Remarks based on comments/answers:

  1. External (to windows kernel) compression tools are not an option in my case. They can't decompress file on-the-fly (to decompress 10 Gb file I need 10 Gb free, which isn't always at hand; also, it takes a lot of time); they're not accessible when system is boot from DVD for recovery (it's exactly when I need the image available). Please, stop offering them unless they create transaprently compressed file on ntfs, like compact.exe.

  2. NTFS compression is not that bad for system images. It's rather good except for fragmentation. And decompression does not take much CPU time, still reducing IO bottleneck, which gives performance boost in appropriate cases (non-fragmented compressed file with significant ratio).

  3. Defragmentation utilities defragment files without any regard if they are compressed. The only problem is number of fragments, which causes defragmentation failure no matter if fragmented file compressed or not. If number of fragments isn't high (about 10000 is already ok), compressed file will be defragmented, and stay compressed and intact.

  4. NTFS compression ratio can be good, depending on files. System images are usually compressed to at most 70% of their original size.

    Pair of screenshots for those do not believe, but ofc, you can make your own tests.

  5. I actually did restorations from NTFS-compressed images, both fragmented and non-fragmented, it works, please either trust me or just check it yourself. rem: as I found around year ago, it does not work in Windows 8.1. It sill works in Windows 7, 8, and 10.

Expected answer:

an working method or an program for Windows to either:

  1. compress file (with NTFS compression, and keep it accessible to Windows Recovery) without creating a lot of fragments (maybe to another partition or make a compressed copy; it must be at least 3x faster on HDD than compact + defrag),

    or

  2. to quickly (at least 3x faster than windows defrag on HDD) defragment devastately fragmented file, like one containing 100K+ fragments (it must stay compressed after defrag).

Best Answer

Avoiding fragmentation

The secret is to not write uncompressed files on the disk to begin with.

Indeed, after you compress an already existing large file it will become horrendously fragmented due to the nature of the NTFS in-place compression algorithm.

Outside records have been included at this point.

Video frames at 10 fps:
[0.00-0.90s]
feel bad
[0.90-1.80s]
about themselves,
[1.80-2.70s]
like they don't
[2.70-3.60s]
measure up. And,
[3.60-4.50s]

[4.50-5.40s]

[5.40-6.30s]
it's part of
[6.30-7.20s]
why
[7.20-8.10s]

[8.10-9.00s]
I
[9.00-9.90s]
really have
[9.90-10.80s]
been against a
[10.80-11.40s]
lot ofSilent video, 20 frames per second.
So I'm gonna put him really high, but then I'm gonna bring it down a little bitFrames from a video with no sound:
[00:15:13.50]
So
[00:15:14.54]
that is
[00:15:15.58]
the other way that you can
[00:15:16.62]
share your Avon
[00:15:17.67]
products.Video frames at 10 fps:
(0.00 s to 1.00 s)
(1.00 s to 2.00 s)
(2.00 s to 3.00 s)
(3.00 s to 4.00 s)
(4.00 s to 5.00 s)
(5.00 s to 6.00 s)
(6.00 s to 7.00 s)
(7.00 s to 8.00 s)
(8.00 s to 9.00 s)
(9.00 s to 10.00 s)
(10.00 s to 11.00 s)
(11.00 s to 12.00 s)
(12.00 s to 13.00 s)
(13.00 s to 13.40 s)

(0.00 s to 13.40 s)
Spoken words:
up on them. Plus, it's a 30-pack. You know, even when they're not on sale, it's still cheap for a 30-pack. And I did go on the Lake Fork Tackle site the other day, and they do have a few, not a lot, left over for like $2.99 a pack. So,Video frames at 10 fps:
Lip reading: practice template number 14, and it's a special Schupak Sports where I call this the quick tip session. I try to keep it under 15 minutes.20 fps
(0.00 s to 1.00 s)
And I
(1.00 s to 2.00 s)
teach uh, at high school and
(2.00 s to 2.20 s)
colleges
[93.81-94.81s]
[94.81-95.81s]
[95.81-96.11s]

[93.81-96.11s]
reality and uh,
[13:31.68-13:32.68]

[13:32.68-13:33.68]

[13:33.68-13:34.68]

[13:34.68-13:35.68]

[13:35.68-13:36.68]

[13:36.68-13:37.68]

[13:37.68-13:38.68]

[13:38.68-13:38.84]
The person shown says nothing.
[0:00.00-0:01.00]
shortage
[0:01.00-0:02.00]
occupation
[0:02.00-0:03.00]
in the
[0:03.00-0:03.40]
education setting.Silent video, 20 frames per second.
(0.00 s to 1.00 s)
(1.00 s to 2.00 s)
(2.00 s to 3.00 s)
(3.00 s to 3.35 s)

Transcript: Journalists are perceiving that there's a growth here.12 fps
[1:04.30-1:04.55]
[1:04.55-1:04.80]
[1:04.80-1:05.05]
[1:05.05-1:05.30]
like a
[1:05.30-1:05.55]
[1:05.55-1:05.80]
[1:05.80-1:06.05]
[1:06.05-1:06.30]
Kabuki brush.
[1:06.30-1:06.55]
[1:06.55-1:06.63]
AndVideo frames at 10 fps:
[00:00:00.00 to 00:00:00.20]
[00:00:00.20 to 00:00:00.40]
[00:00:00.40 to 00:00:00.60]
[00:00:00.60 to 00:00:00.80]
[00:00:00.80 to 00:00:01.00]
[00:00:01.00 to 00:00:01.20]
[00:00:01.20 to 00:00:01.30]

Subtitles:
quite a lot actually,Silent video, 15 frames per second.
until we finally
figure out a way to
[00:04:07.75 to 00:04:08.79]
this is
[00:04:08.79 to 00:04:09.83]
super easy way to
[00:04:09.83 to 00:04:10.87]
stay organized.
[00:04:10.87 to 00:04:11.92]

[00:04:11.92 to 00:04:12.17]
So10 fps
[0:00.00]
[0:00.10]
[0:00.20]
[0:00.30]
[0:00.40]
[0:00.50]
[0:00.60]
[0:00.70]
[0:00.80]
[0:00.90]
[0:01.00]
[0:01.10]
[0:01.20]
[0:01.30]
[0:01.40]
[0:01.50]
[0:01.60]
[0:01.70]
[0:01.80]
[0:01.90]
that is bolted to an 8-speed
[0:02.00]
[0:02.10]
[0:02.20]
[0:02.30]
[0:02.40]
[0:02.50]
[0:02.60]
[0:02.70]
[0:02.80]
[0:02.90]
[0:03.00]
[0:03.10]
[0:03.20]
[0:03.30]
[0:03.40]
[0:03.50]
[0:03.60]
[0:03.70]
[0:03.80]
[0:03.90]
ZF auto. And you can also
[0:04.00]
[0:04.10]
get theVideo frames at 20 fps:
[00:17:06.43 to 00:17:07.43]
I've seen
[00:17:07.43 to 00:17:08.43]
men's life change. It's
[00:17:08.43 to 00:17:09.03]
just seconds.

Instead, you can avoid this drawback altogether by making OS compress a file's content on-the-fly, before writing it to the disk. This way compressed files will be written to the disk as any normal files - without unintentional gaps. For this purpose you need to create a compressed folder. (The same way you mark files to be compressed, you can mark folders to be compressed.) Afterwards, all files written to that folder will be compressed on the fly (i.e. written as streams of compressed blocks). Files compressed this way can still end up being somewhat fragmented, but it will be a far cry from the mess that in-place NTFS compression creates.

Example

NTFS compressed 232Mb system image to 125Mb:

  • In-place compression created whopping 2680 fragments!
  • On-the-fly compression created 19 fragments.

Defragmentation

It's true that NTFS compressed files can pose a problem to some defragment tools. For example, a tool I normally use can't efficiently handle them - it slows down to a crawl. Fret not, the old trusty Contig from Sysinternals does the job of defragmenting NTFS compressed files quickly and effortlessly!